Der Wahlkampf war für mich eine Bereicherung. Tolle Begegnungen, interessante Gespräche, Hinstehen und meinen Anspruch vertreten (gerade das war nicht immer einfach, aber ich habe mich daran gewöhnt J ). Und meine schönstes Erlebnis und eigentlich auch mein grösster Erfolg war am 1. Mai Fest in Luzern. Da haben mich fünf junge Mädchen, 10 Jährig, in der Warteschlange zur Toilette angesprochen. Sie haben gefragt, ob ich die Frau auf dem Plakat sei, haben erzählt, dass sie selber ein Plakat auf dem Balkon haben oder eine Freundin eines im Garten hat. Ein Mädchen meinte: ‚Sie, sie müssen ja ganz viele Fans haben.‘ (Im 2. Wahlgang gab es in der Stadt und Agglo wirklich sehr viele Plakate von mir.) Sie waren begeistert, ganz aus dem Häuschen, obwohl sie die Wahl bzw. den Wahlkampf ja gar nicht wirklich einordnen konnten.
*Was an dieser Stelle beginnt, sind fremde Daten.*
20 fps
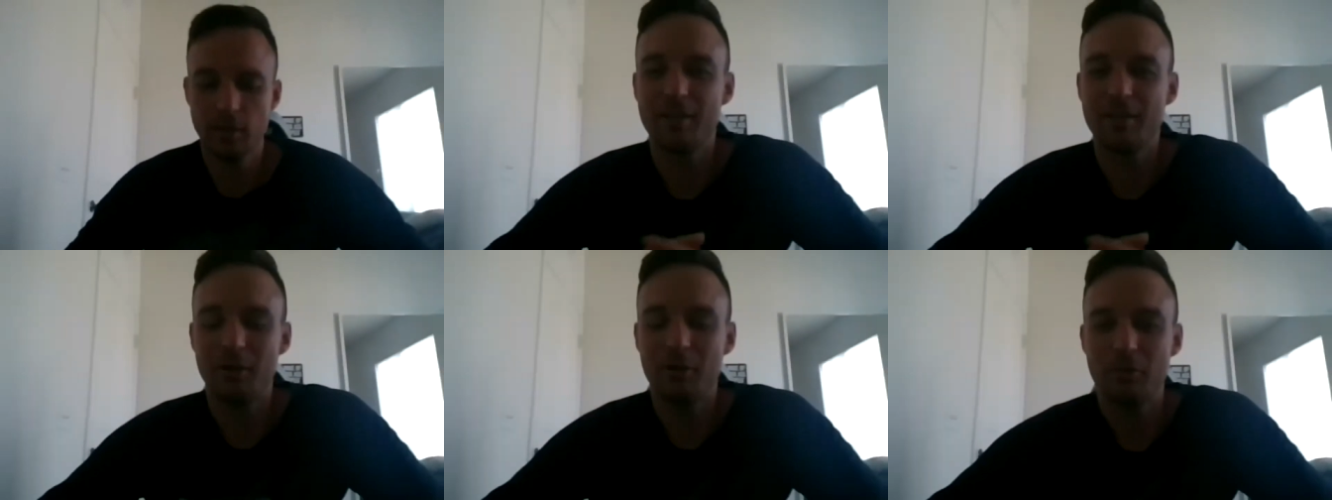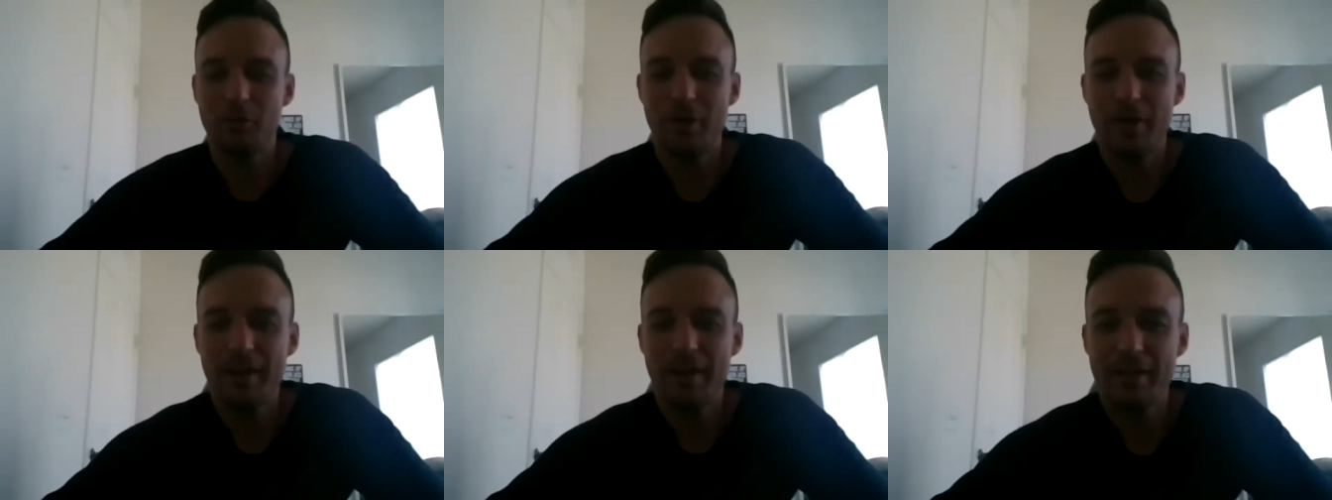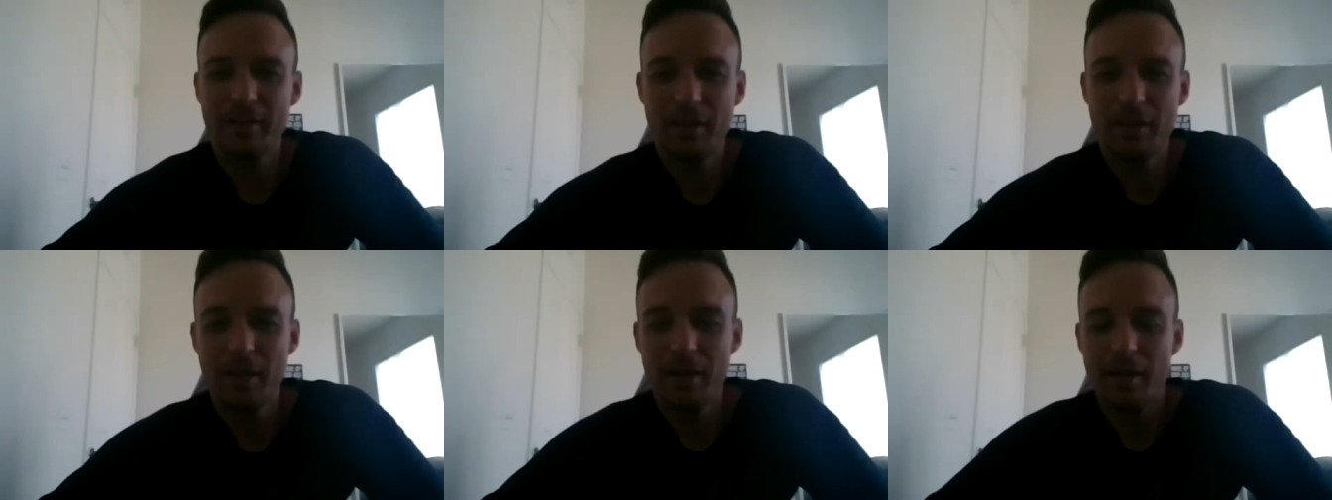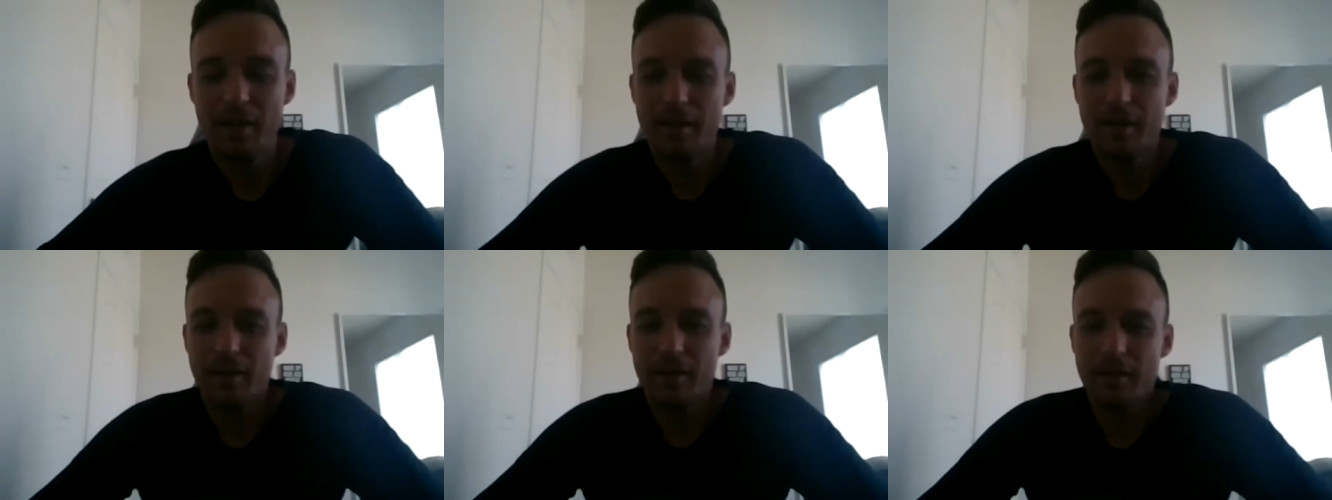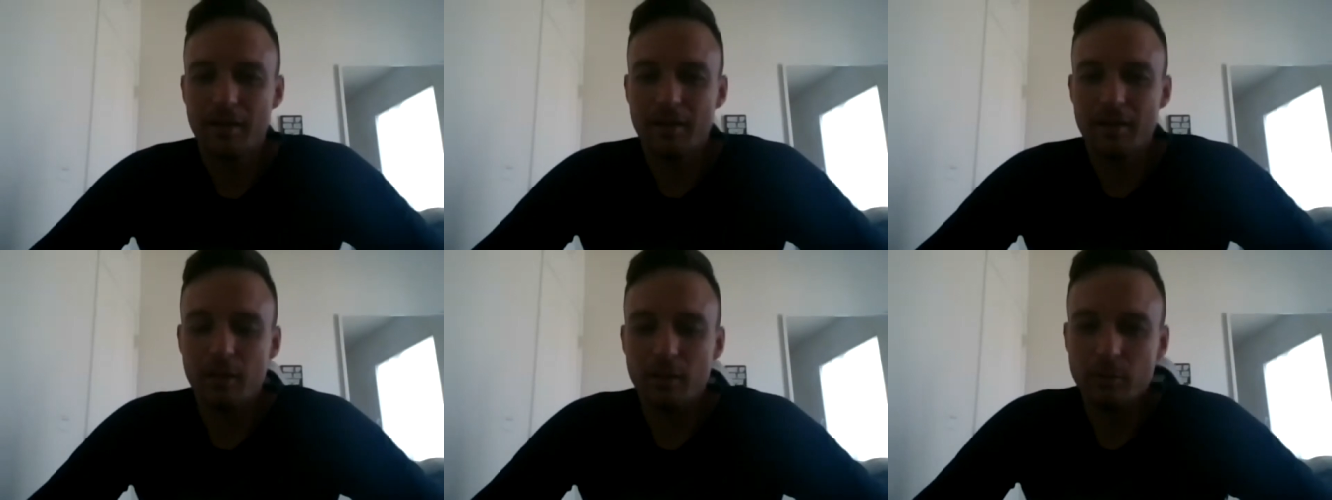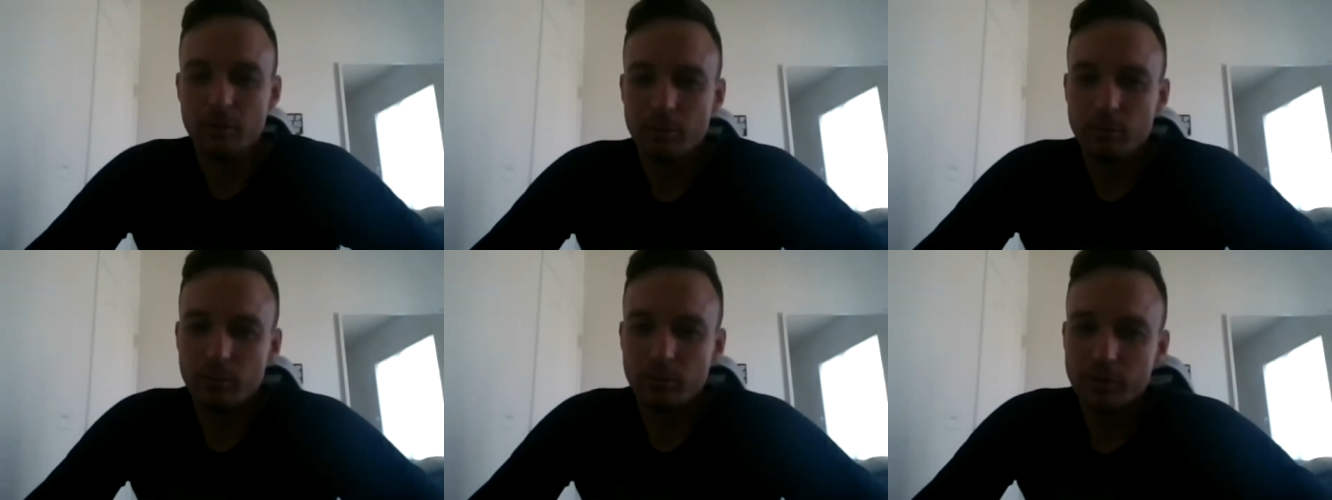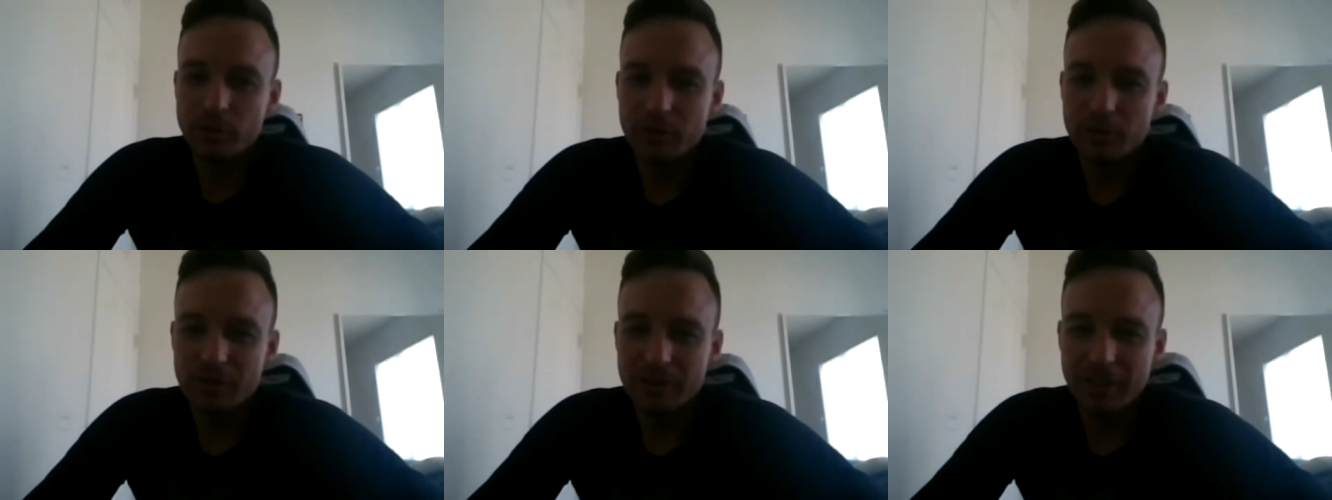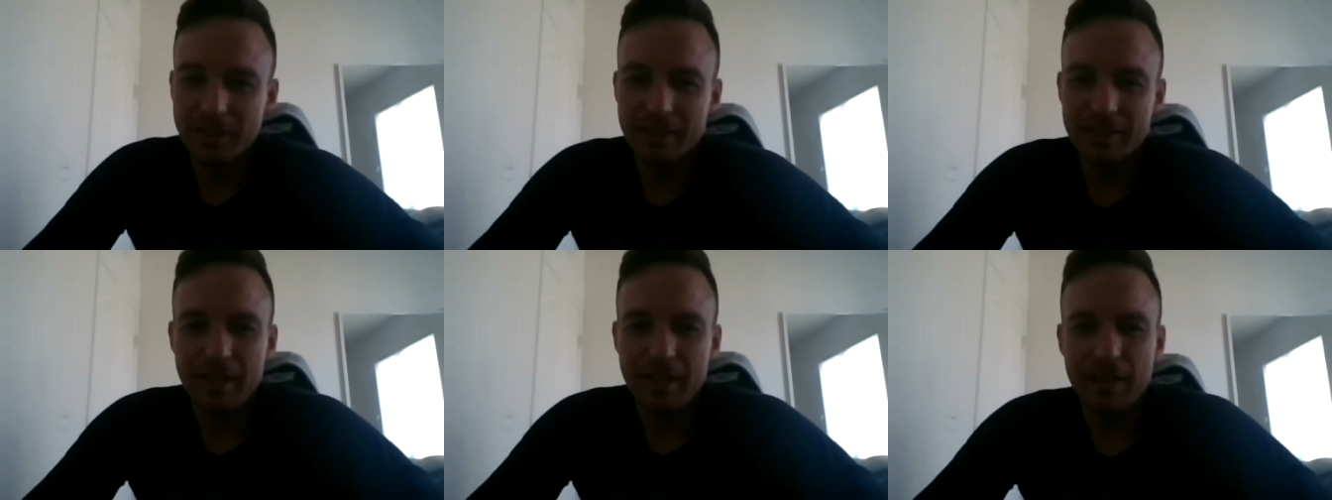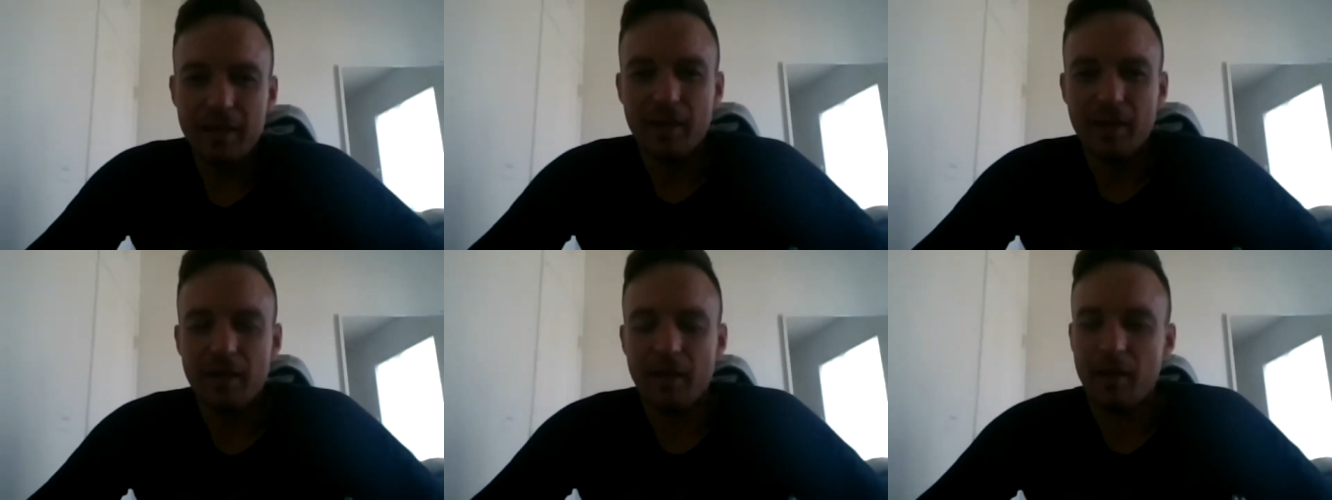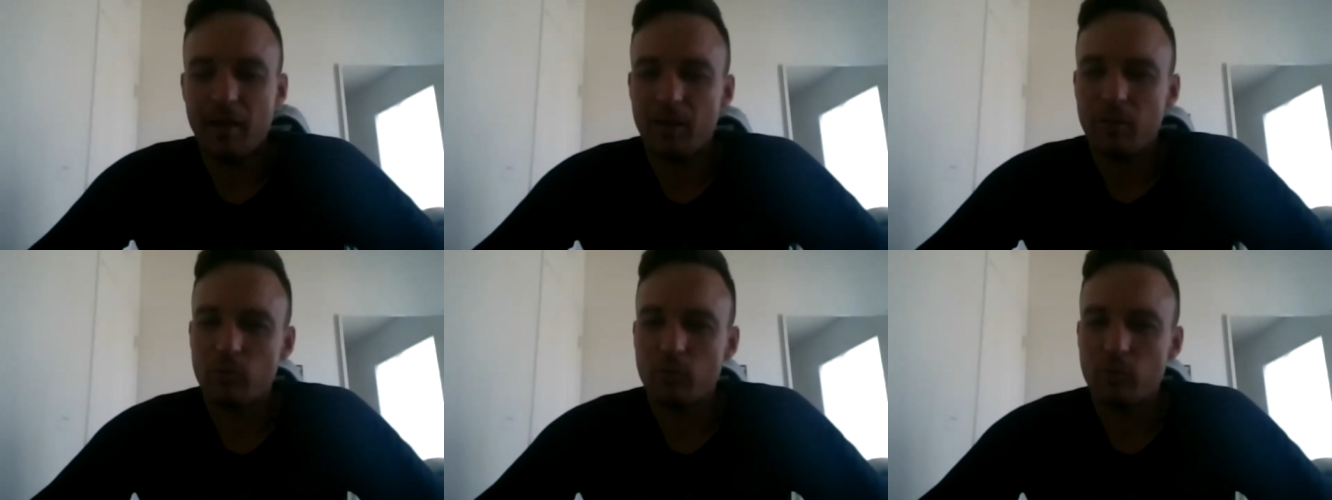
All right. Would you say that uh,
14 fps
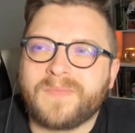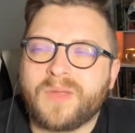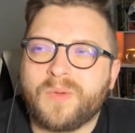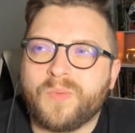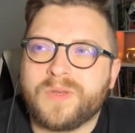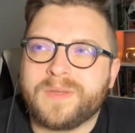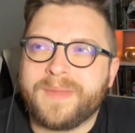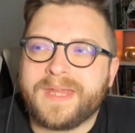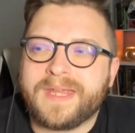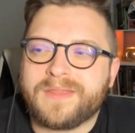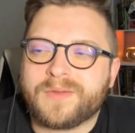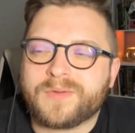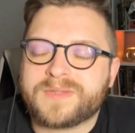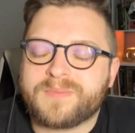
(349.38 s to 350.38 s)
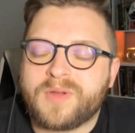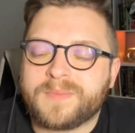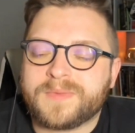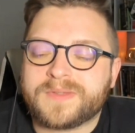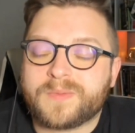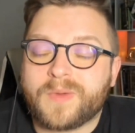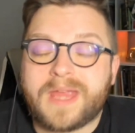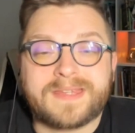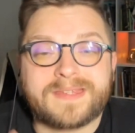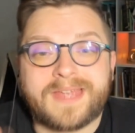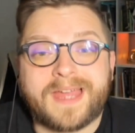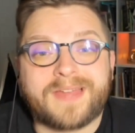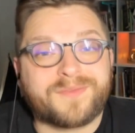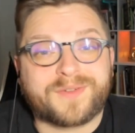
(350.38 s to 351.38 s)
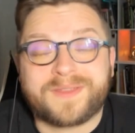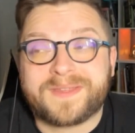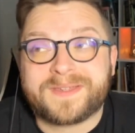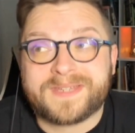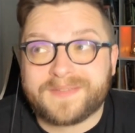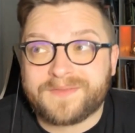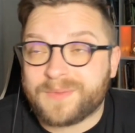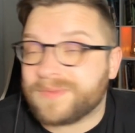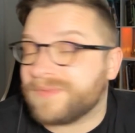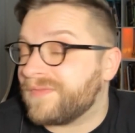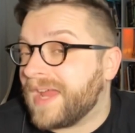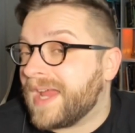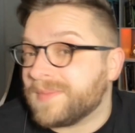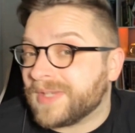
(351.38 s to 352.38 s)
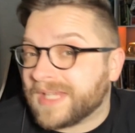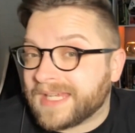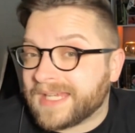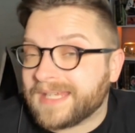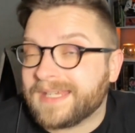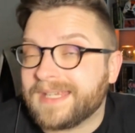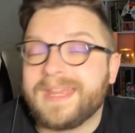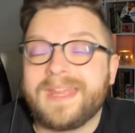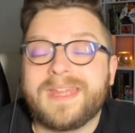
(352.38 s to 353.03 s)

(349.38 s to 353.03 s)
would be those moments where I sat in front of the TV with family,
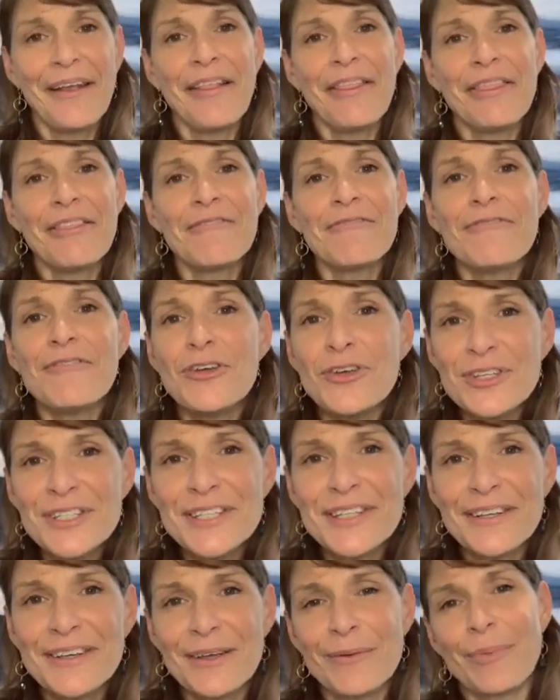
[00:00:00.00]
The first
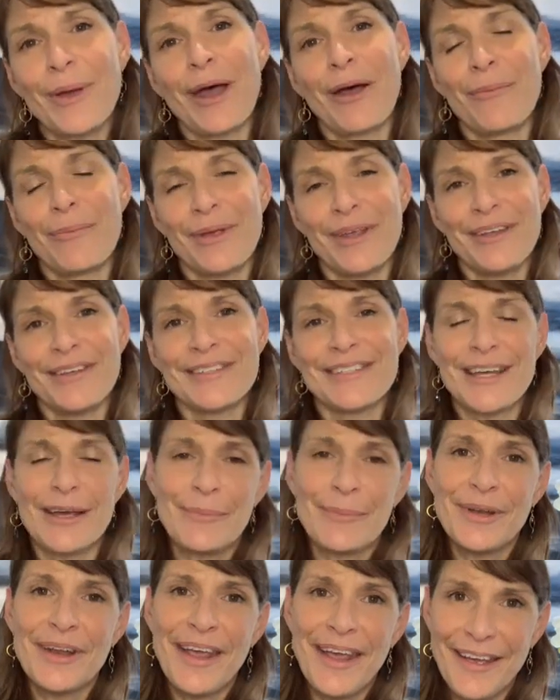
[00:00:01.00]
thing about me is
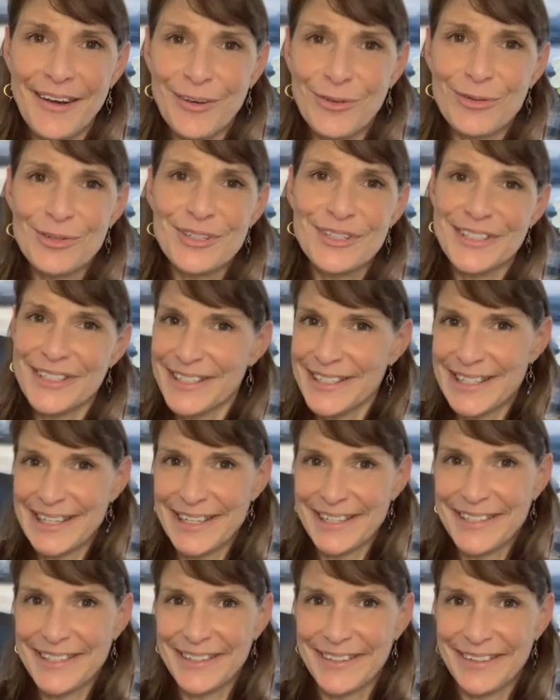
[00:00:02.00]
I'm an adult
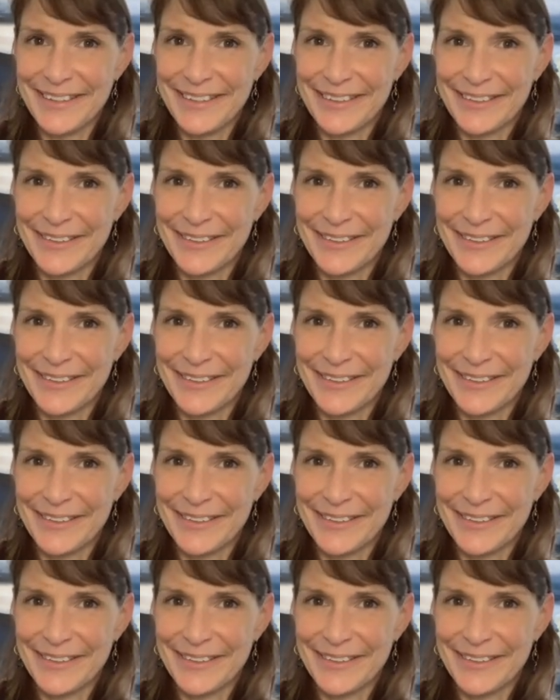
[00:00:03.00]
dyslexic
Sie wussten nur, dass es um etwas Wichtiges geht. Aber es war genau das, dass sie sich mit der Frau auf dem Plakat identifizieren konnten. Sie haben wahrgenommen, dass diese Frau auf diesem Plakat irgendwie bekannt oder jemand Wichtiges sein muss. Und es war eine Frau, kein Pop-Sternchen, sondern eine Politikerin. Das hat mich extrem gefreut, und das ist genau das, was wir in der Gleichstellung brauchen. Es muss für die jungen Mädchen normal sein, dass sie sich an Frauen in Führungspersonen orientieren können. Ein wichtiges Ziel meiner Kandidatur habe ich damit erreicht.»

Wie recht sie doch hat, diese junge, mutige Frau. Wir müssen dran bleiben. Besonders jetzt bei den Herbstwahlen!